[Dataset excerpts]
=-=-=-=-=
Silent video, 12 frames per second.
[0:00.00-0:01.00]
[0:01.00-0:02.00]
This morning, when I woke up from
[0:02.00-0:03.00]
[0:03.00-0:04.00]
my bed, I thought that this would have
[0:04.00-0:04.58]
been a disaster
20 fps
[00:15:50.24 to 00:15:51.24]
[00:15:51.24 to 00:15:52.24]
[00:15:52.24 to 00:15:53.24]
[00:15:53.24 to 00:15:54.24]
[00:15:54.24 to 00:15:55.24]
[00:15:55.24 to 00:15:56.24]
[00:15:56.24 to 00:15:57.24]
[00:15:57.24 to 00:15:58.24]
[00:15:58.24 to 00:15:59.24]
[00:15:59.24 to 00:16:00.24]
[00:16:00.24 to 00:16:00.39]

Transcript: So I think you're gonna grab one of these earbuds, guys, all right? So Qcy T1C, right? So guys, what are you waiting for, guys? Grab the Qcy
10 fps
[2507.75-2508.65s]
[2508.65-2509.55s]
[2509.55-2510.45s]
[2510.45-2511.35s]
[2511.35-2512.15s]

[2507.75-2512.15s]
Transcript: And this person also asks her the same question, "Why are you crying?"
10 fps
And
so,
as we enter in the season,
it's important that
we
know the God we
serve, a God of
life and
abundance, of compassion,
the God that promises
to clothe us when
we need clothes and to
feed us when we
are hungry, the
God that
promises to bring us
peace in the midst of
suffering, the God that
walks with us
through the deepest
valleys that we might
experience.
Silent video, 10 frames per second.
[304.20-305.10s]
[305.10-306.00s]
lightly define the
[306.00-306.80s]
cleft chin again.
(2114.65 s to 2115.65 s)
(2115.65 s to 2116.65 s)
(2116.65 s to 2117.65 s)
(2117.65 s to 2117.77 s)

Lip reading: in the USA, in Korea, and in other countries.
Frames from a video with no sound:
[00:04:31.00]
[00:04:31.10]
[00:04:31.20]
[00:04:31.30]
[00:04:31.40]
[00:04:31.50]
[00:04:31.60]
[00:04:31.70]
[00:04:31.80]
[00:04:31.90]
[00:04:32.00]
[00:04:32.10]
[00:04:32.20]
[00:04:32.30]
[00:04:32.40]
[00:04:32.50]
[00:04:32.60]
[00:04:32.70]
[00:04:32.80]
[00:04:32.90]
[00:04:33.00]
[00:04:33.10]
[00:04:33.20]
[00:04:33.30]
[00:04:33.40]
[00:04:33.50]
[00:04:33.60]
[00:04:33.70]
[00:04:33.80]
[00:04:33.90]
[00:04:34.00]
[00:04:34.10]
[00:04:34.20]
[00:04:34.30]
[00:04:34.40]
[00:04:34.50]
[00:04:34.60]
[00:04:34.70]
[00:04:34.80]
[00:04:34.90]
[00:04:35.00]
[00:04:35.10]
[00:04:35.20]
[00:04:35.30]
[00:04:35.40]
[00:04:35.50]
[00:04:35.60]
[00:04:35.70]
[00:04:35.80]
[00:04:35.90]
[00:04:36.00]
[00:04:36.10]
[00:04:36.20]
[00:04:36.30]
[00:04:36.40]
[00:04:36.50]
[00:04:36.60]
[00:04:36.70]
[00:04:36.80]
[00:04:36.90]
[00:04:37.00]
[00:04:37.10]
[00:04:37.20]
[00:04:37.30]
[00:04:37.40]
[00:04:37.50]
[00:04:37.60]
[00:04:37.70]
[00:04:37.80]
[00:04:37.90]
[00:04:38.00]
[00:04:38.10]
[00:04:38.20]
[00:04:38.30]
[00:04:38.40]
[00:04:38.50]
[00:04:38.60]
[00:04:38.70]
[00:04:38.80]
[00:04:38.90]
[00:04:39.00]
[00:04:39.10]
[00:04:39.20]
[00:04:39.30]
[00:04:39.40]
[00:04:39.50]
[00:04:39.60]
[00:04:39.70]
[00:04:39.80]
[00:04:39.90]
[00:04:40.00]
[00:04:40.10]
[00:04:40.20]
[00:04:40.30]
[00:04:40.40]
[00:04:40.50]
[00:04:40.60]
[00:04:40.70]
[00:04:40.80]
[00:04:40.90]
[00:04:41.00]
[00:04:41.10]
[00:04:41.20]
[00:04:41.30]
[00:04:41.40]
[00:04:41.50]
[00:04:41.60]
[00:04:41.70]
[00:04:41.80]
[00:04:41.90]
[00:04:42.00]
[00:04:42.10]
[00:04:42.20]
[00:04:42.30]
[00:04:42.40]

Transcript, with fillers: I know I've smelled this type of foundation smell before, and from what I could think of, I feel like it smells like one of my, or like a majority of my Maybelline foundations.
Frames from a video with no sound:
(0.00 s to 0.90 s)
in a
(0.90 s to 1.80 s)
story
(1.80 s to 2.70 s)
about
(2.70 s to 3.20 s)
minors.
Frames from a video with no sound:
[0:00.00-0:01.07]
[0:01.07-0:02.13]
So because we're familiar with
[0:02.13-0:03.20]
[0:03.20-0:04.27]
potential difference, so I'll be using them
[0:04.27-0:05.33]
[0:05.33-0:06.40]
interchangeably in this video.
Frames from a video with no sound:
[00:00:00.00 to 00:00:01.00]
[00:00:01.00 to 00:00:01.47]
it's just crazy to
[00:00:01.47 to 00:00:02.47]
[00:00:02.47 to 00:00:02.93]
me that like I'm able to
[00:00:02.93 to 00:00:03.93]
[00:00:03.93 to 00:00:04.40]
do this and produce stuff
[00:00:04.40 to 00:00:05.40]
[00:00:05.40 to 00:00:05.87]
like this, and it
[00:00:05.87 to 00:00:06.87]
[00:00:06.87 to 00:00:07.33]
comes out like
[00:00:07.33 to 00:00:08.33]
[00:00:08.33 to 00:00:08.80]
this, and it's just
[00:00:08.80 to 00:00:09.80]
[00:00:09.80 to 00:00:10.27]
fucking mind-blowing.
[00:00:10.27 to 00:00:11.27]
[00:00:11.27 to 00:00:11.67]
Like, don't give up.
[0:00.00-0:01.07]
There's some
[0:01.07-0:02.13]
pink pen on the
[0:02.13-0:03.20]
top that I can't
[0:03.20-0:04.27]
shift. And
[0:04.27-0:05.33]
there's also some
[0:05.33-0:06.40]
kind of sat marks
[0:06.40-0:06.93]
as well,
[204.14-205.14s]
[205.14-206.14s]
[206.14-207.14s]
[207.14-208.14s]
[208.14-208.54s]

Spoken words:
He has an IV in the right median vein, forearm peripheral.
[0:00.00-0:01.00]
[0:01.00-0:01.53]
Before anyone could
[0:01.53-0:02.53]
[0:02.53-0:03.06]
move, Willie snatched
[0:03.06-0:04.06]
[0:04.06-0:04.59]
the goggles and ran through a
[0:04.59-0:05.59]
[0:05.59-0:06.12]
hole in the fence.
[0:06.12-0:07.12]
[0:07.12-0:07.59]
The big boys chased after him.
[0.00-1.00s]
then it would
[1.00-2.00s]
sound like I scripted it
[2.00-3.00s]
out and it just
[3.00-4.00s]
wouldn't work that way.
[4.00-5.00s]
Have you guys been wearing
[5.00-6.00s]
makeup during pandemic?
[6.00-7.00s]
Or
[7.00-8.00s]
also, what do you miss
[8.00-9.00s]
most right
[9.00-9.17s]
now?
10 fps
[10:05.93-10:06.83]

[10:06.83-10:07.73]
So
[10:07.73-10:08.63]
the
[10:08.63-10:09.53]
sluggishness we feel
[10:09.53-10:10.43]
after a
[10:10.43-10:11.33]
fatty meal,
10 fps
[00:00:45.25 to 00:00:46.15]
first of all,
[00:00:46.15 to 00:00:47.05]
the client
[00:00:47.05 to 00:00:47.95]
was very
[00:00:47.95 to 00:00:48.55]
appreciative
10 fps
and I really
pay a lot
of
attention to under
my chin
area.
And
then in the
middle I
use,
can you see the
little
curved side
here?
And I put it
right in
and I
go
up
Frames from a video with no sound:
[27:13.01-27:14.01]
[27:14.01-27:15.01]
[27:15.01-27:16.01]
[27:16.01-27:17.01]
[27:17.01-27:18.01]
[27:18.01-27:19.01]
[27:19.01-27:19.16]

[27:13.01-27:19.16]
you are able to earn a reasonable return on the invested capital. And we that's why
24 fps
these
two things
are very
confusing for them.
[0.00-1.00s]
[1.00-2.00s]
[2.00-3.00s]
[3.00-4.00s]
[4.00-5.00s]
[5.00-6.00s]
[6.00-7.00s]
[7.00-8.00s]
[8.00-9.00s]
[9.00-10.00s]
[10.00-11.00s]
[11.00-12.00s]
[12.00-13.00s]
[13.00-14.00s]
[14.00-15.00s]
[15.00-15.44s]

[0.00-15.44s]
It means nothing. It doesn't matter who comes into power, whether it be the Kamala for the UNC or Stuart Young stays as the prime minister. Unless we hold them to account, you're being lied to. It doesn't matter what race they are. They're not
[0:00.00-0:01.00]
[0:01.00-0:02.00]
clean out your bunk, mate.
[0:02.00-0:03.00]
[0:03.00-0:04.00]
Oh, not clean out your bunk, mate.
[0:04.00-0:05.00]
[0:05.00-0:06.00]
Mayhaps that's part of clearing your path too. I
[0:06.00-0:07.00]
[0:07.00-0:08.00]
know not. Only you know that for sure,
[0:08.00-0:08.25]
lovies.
=-=-=-=-=
* [PROBLEM TO WORK ON]
Some lines above may contain the string "second". State how many of them the records have, and nothing more.

* [ANSWER SPACE]
2